▶ Work request: Pictures are not part of the copy; reproduce the remaining data exactly.

[Stored data]
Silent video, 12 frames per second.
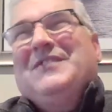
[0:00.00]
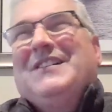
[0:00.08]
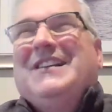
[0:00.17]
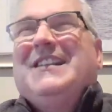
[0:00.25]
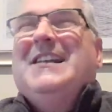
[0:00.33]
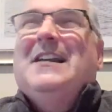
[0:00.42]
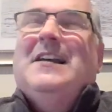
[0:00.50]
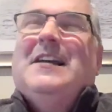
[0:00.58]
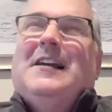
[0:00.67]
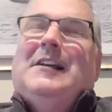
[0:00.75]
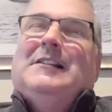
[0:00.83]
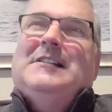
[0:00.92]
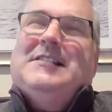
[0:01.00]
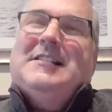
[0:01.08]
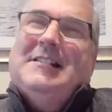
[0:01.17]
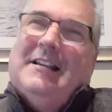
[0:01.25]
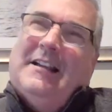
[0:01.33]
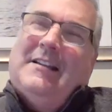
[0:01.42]
But
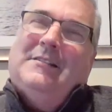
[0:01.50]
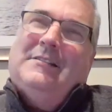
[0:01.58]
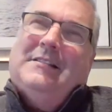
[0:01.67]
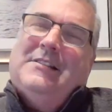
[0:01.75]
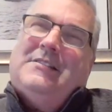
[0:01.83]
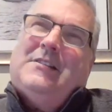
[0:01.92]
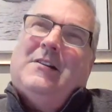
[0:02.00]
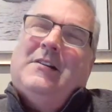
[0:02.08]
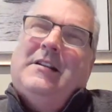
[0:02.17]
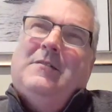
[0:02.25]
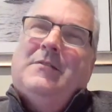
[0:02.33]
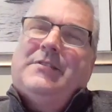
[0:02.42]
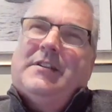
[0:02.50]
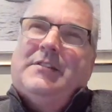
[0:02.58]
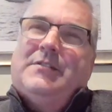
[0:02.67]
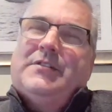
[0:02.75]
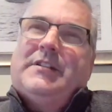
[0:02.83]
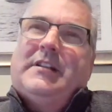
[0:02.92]
listen, I the starting was
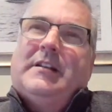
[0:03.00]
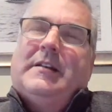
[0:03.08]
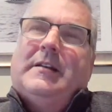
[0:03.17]
interesting.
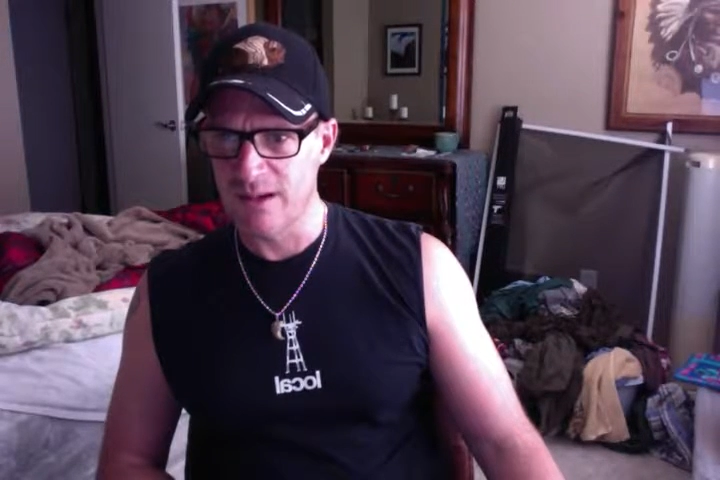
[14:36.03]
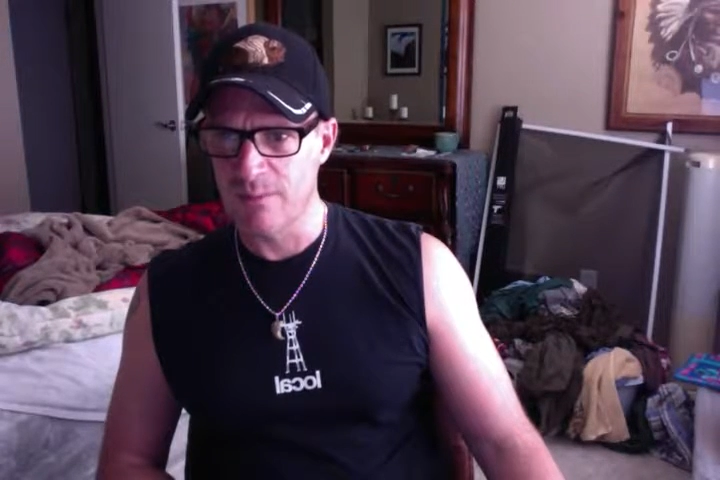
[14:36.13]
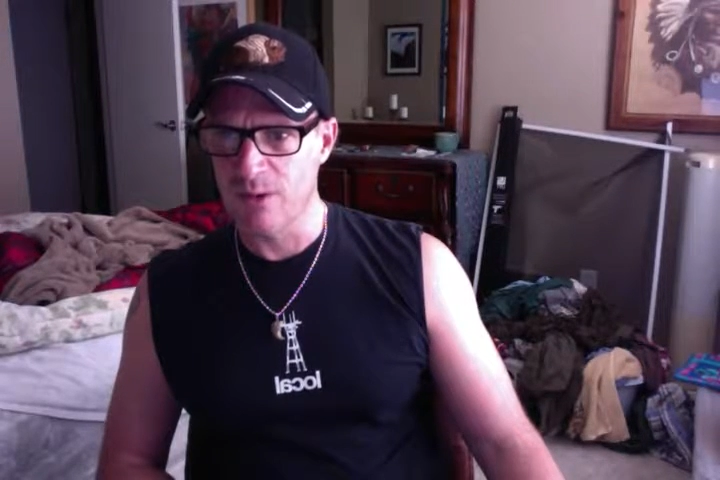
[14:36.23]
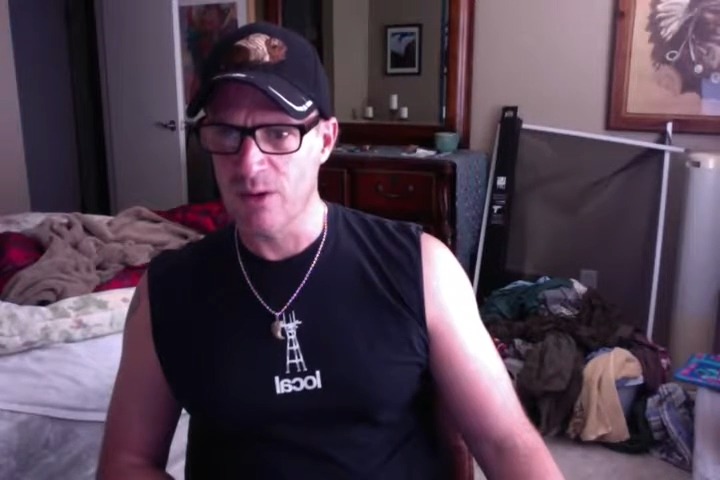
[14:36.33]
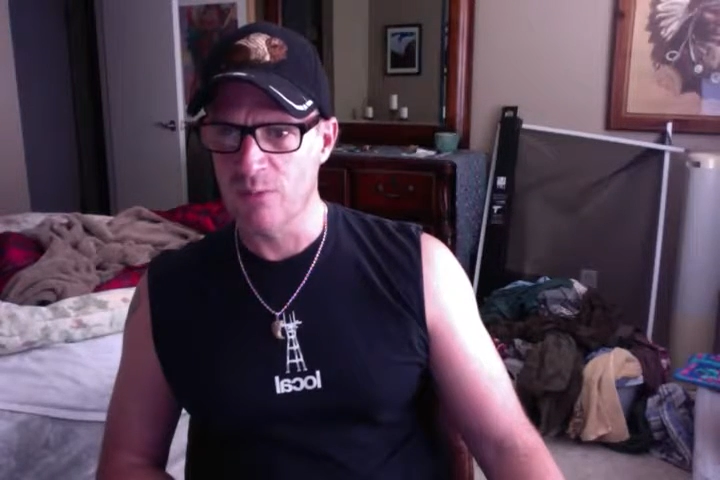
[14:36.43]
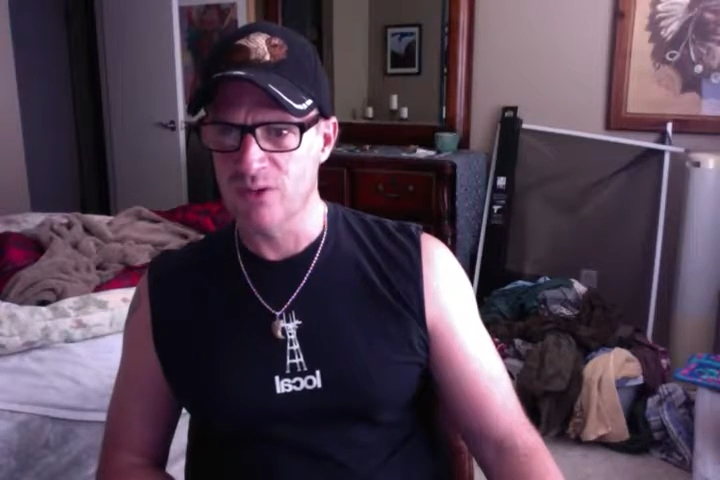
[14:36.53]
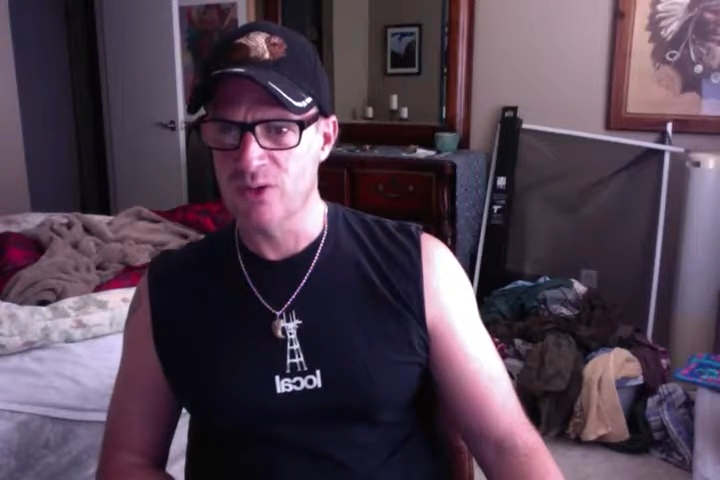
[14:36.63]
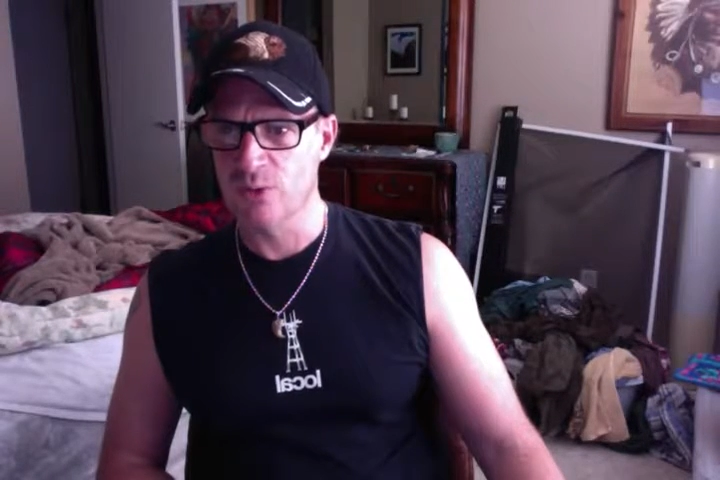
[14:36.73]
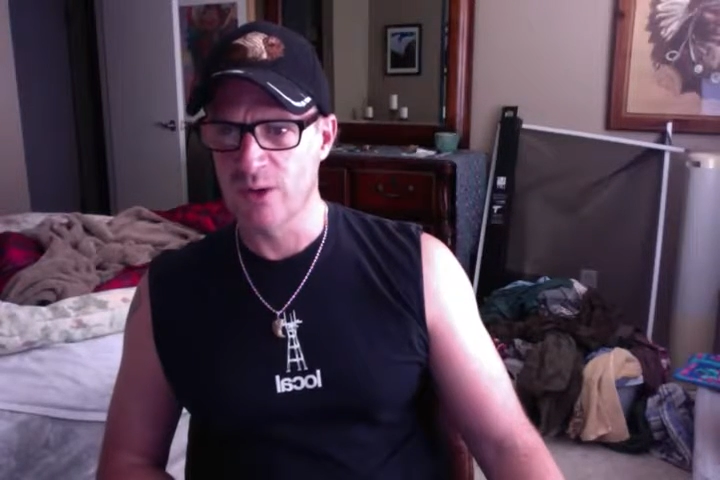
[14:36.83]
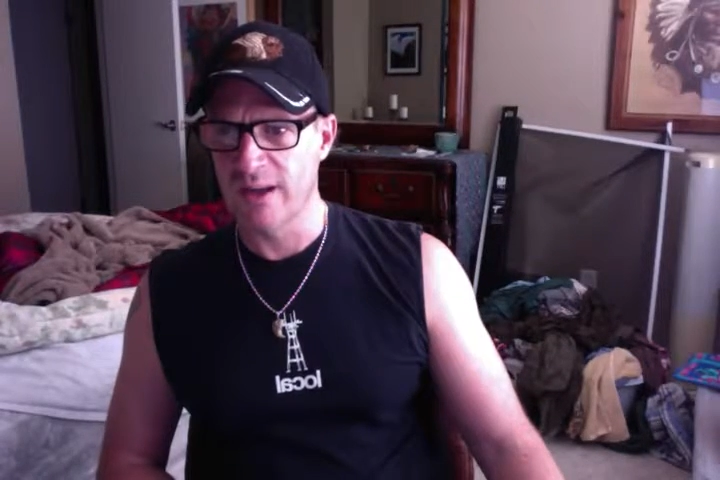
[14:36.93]
number with
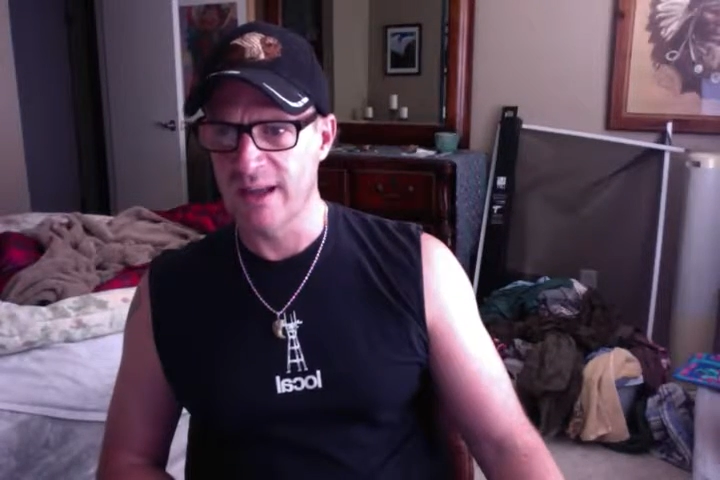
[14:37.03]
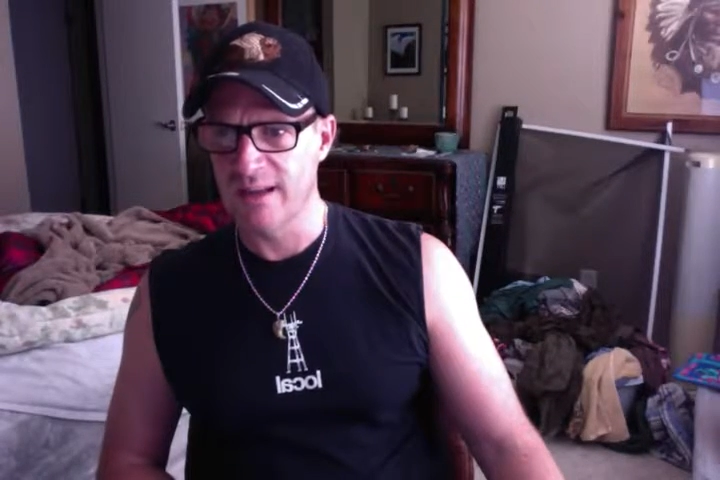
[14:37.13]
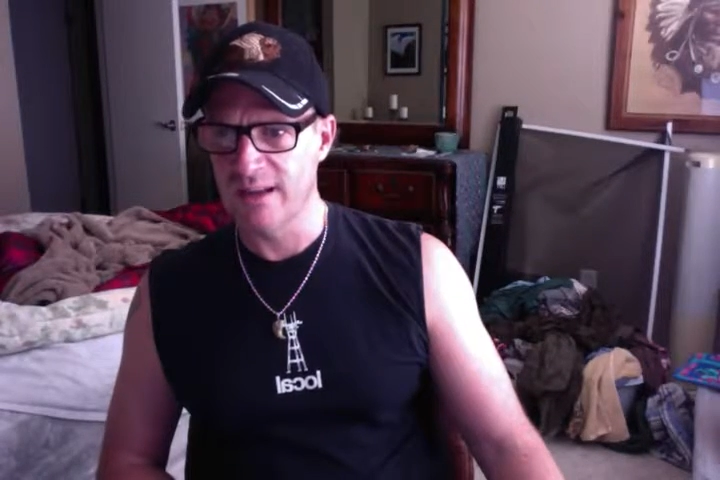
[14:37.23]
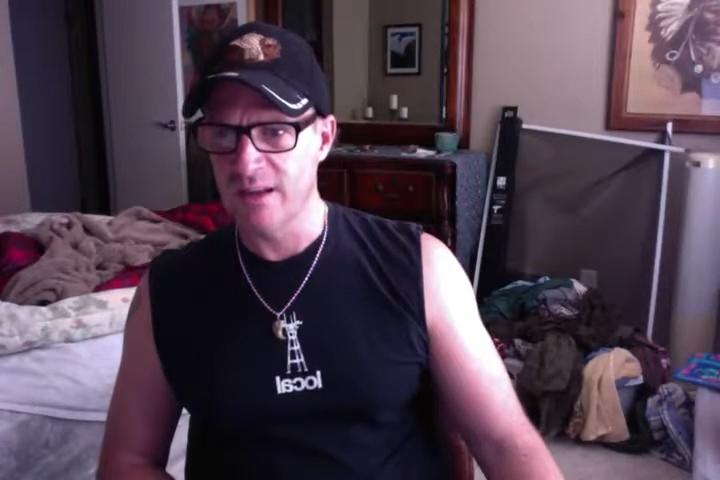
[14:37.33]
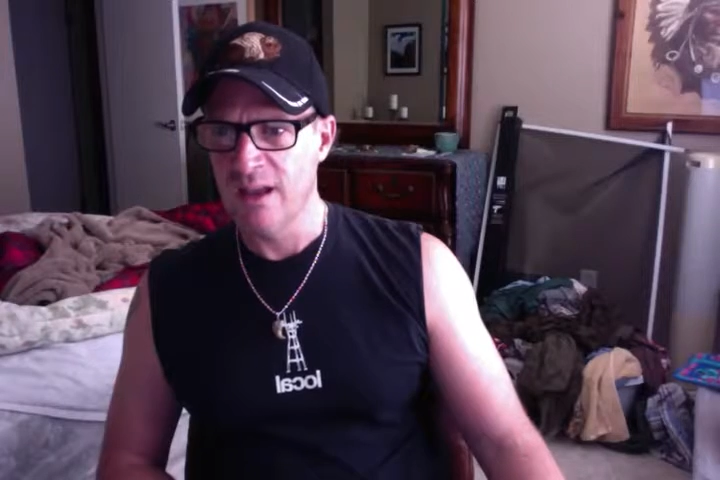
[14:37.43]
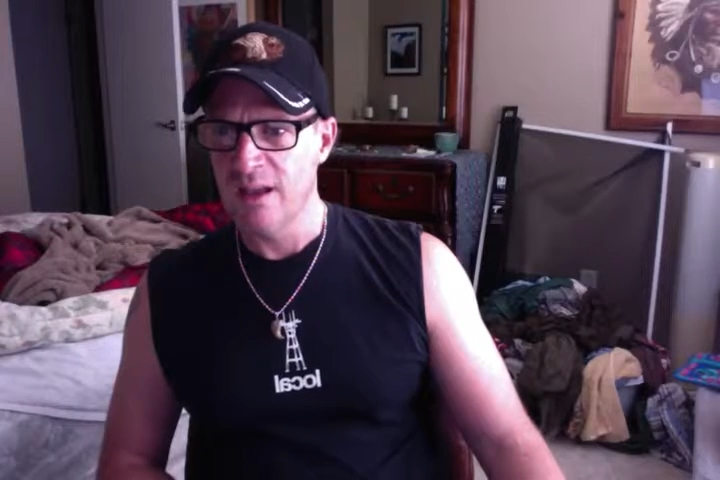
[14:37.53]
short heading.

▶ Finished task:
Silent video, 12 frames per second.
[0:00.00]
[0:00.08]
[0:00.17]
[0:00.25]
[0:00.33]
[0:00.42]
[0:00.50]
[0:00.58]
[0:00.67]
[0:00.75]
[0:00.83]
[0:00.92]
[0:01.00]
[0:01.08]
[0:01.17]
[0:01.25]
[0:01.33]
[0:01.42]
But
[0:01.50]
[0:01.58]
[0:01.67]
[0:01.75]
[0:01.83]
[0:01.92]
[0:02.00]
[0:02.08]
[0:02.17]
[0:02.25]
[0:02.33]
[0:02.42]
[0:02.50]
[0:02.58]
[0:02.67]
[0:02.75]
[0:02.83]
[0:02.92]
listen, I the starting was
[0:03.00]
[0:03.08]
[0:03.17]
interesting.
[14:36.03]
[14:36.13]
[14:36.23]
[14:36.33]
[14:36.43]
[14:36.53]
[14:36.63]
[14:36.73]
[14:36.83]
[14:36.93]
number with
[14:37.03]
[14:37.13]
[14:37.23]
[14:37.33]
[14:37.43]
[14:37.53]
short heading.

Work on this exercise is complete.